Однажды он показал мне фотографии – старые семейные фотографии, вот эти. И рассказал. О своем отце, о матери, о Теодоре Гросицком, о кузинах... Господи, что со мной стало! Как я плакала... Виктор Петрович испугался, понять не может: «Что с вами? Что с вами?» А я на фотографиях и в рассказах узнала ту жизнь, которая должна... которую я все ждала... не знала, что она прошлая, а не будущая и ко мне вообще отношения не имеет, а мне – вот все это невыносимое, что в нашей квартире, в нашем дворе...
Ира, я влюбилась. Я влюбилась в него, молодого, на этих фотографиях. Если б я не влюбилась, я бы, наверное, повесилась в каком-нибудь дровяном сарае, так было невыносимо...
А Виктор Петрович, он и в старости был очень красив, очень. С тех пор я не встречала таких красивых людей. Теперь я понимаю, что в молодые годы – видишь ту фотографию – он не был так красив, как в старости. Но это теперь. А тогда я смотрела как раз наоборот – видела в нем этого студента в новеньком мундире. Он был для меня богом, Ирочка.
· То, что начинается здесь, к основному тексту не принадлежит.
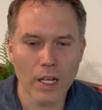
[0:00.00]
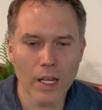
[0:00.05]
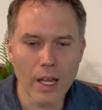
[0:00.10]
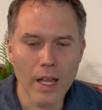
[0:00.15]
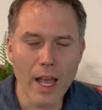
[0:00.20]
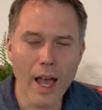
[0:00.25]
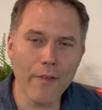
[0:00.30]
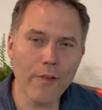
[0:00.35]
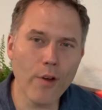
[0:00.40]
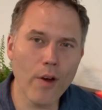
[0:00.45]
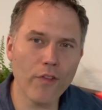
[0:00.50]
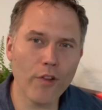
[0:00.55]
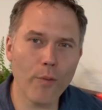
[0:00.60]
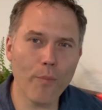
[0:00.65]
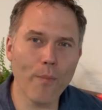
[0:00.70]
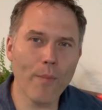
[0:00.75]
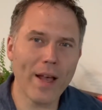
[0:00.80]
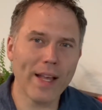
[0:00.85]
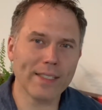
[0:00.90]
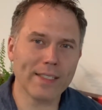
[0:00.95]
Have you ever
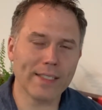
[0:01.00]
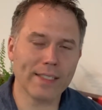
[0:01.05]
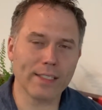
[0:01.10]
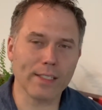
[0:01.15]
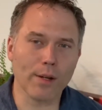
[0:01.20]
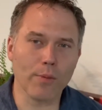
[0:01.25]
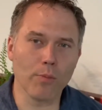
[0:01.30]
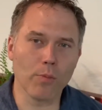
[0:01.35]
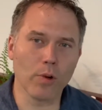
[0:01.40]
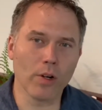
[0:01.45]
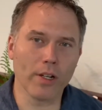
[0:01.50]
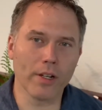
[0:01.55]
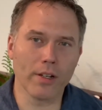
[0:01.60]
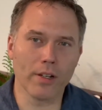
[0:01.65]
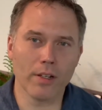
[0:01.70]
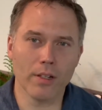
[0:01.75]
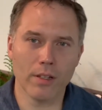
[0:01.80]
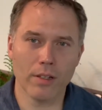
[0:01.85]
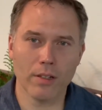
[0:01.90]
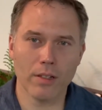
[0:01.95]
met
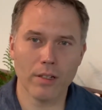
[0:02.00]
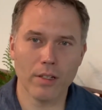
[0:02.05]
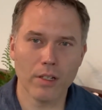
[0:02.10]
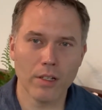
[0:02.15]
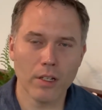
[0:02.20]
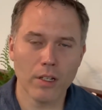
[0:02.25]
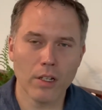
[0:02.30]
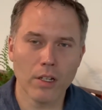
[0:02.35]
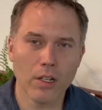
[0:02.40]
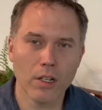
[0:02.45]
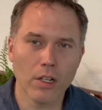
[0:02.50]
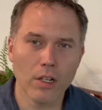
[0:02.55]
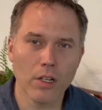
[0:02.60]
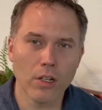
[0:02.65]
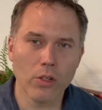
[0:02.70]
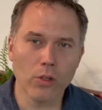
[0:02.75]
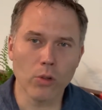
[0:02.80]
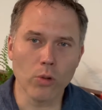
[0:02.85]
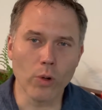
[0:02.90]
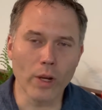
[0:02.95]
someone
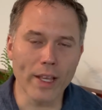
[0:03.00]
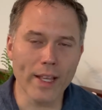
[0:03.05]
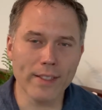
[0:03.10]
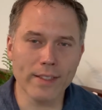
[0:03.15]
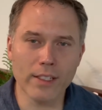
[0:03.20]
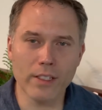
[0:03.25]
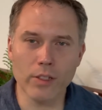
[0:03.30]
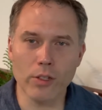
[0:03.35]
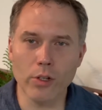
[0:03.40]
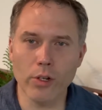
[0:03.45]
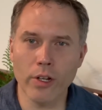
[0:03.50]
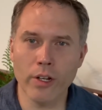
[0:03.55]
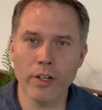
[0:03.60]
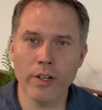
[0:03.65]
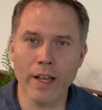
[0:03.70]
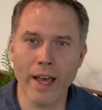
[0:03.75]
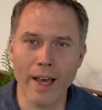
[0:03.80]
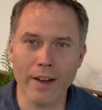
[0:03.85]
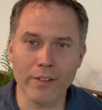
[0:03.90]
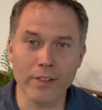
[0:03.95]
who isn't good
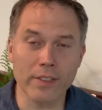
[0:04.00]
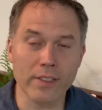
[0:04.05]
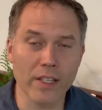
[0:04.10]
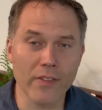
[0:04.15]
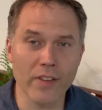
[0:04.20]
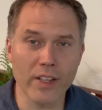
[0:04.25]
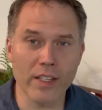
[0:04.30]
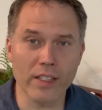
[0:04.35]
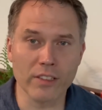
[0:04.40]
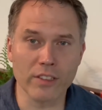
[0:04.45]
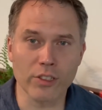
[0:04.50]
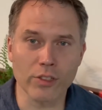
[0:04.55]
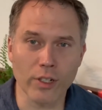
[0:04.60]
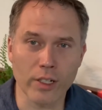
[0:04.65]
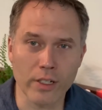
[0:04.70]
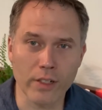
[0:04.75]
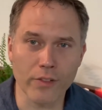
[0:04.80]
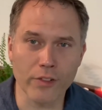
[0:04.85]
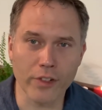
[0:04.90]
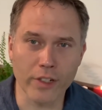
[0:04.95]
at receiving
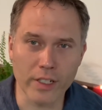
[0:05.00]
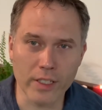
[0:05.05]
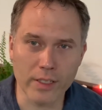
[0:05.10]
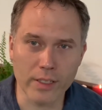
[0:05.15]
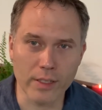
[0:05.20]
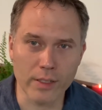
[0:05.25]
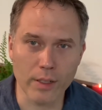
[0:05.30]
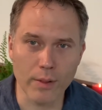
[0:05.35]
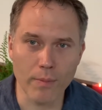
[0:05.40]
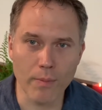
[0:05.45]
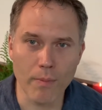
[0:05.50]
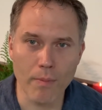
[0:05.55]
constructive criticism?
Когда я поняла, что люблю его и что никого другого не полюблю, потому что никакого другого – такого! – нет на свете, тупость моя прошла, я стала сообразительна и остра.
О возрасте же – и моем, и его – я совершенно не задумывалась, а замечу тебе, что Виктору Петровичу было тогда, к началу нашего романа, шестьдесят девять лет. А мне не было и четырнадцати. А страсти были – не дай Бог! Кровь южная, горячая... У Виктора Петровича тоже кровь не простая – мать грузинка, княжна грузинская.